En un nuevo aniversario del cepo cambiario, el Banco Central (BCRA) reportó una nueva baja en su tenencia de reservas internacionales que al cierre de ayer:  quedaron en  33.714 millones de dólares. La incipiente y cada vez más acelerada pérdida en las arcas del BCRA indican que la medida inicialmente pensada para contrarrestar esta fuga, no habría sido exitosa.

Particularmente ayer, fue necesaria la participación de la entidad para que el alza de la divisa estadounidense fuera moderada, entonces el BCRA tuvo que desembolsar alrededor de 120 millones de dólares según fuentes de la city, aunque oficialmente informaron una suma inferior, 80 millones. La intervención impactó en las reservas, pero además se realizó un pago de energía que promovió el quiebre de los 34.000 millones de dólares.

A dos años de la medida polémica no sólo se cuestiona su implementación sino que también su funcionalidad. En un principio, la política restrictiva había sido pensada para frenar la fuga de reservas, sin embargo, al haber pasado un tiempo considerable en el cual se pueden observar sus resultados, la conclusión es netamente negativa.

La pérdida en lo que va del año llega a superar los 9012 millones de dólares, con lo que sobrepasa en tres veces a la caída del año previo, que no llegó a 3100 millones. El BCRA pierde así un promedio de 47,5 millones de dólares por día o de 8 millones por hora en cada día hábil.

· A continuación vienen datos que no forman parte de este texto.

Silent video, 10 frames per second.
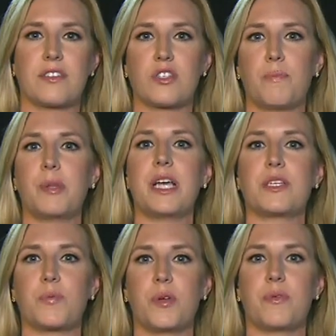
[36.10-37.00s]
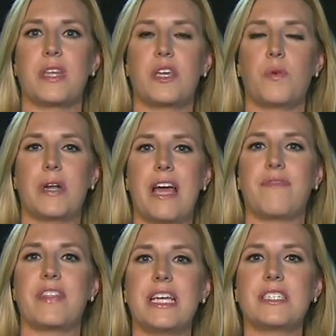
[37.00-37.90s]
This is a place where you think you would have
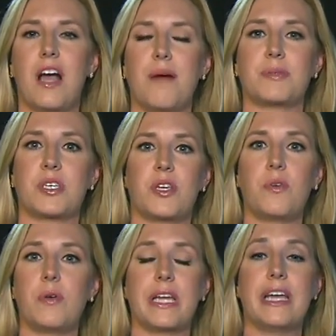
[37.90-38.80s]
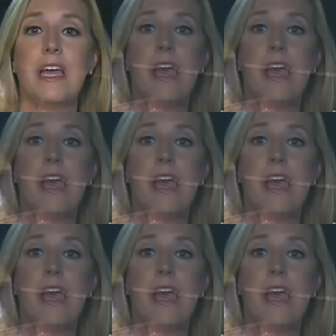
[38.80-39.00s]
the top security.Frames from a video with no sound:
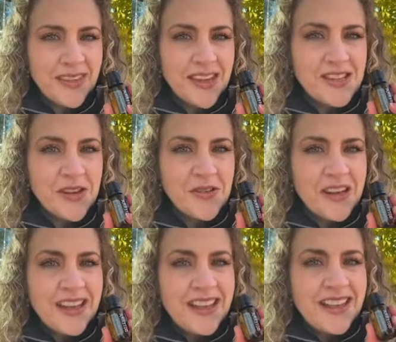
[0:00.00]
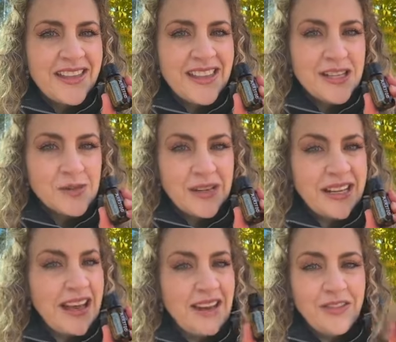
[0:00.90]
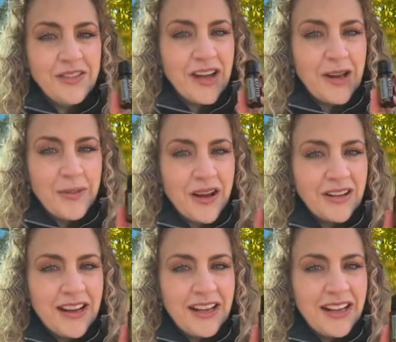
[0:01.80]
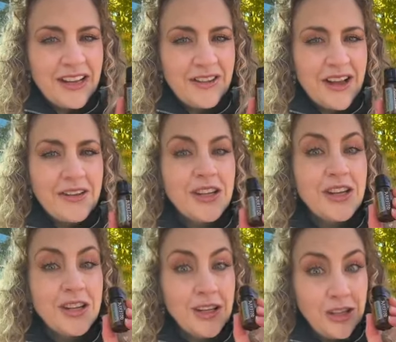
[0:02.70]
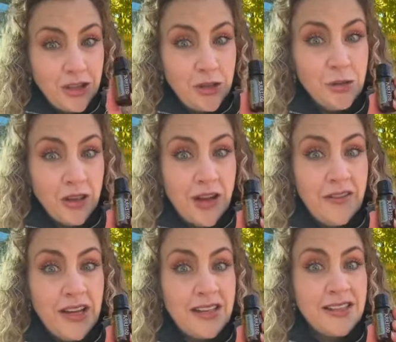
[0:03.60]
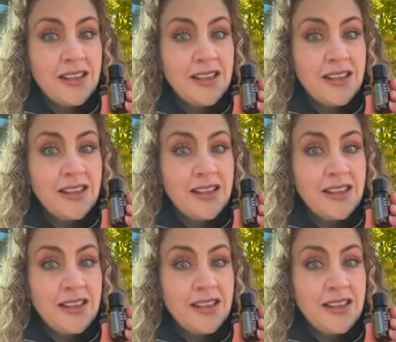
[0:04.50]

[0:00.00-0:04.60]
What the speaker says: So this one, again, if you've got a bottle kind of laying around, you will love it.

La combinación de la pérdida de capitales del Central y la medida oficialista es conocida en varios ámbitos como “la paradoja del cepo”. Martín Polo, economista jefe de la consultora económica Analytica, explica que: “lo llamamos así porque el Gobierno puso más restricciones en el mercado de cambios para cuidar las reservas internacionales y esas mismas medidas hicieron que éstas caigan aún más de lo que venían cayendo, osea es una medida equivocada para el objetivo que tenían”.

La erosión se profundizó porque el BCRA, contra sus predicciones, ya ni siquiera logra un saldo favorable de sus intervenciones en el mercado oficial de cambios, pese a tener buena parte de la demanda reprimida.

En esta dirección, Polo continúa: “Esas medidas no tuvieron un buen diagnóstico porque si vos tenías fuga de capitales hasta el 2011, que es cierto; también tenías mucho ingreso de dólares. ¨Por lo tanto el saldo, que es lo que realmente importa, era favorable para el Central. Podía acumular reservas internacionales, lo que  permitía pagar deuda con reservas sin afectar el stock”.

Tarde pero seguro, en el ocaso del gobierno kirchnerista, se ha notado un giro oficial conciliador con el mercado, sin embargo, no es suficiente para resolver todo el deterioro anterior. “El Gobierno lo que está tratando de hacer es por lo menos no seguir empeorando. Obviamente que no quiere este contexto, lo que pasa es que resolverlo implica tomar medidas de fondo que en el corto plazo no serían un movimiento deseado”, observa Polo.

Respecto de la posibilidad de levantar la restricción cambiaria, Polo apuesta al recambio en 2015. “Un Gobierno nuevo sí quizás lo podría hacer porque tiene otro nivel de confianza, otras expectativas  y tiene tiempo para después ir convenciendo a la sociedad que lo que está haciendo es largoplacista”, concluye.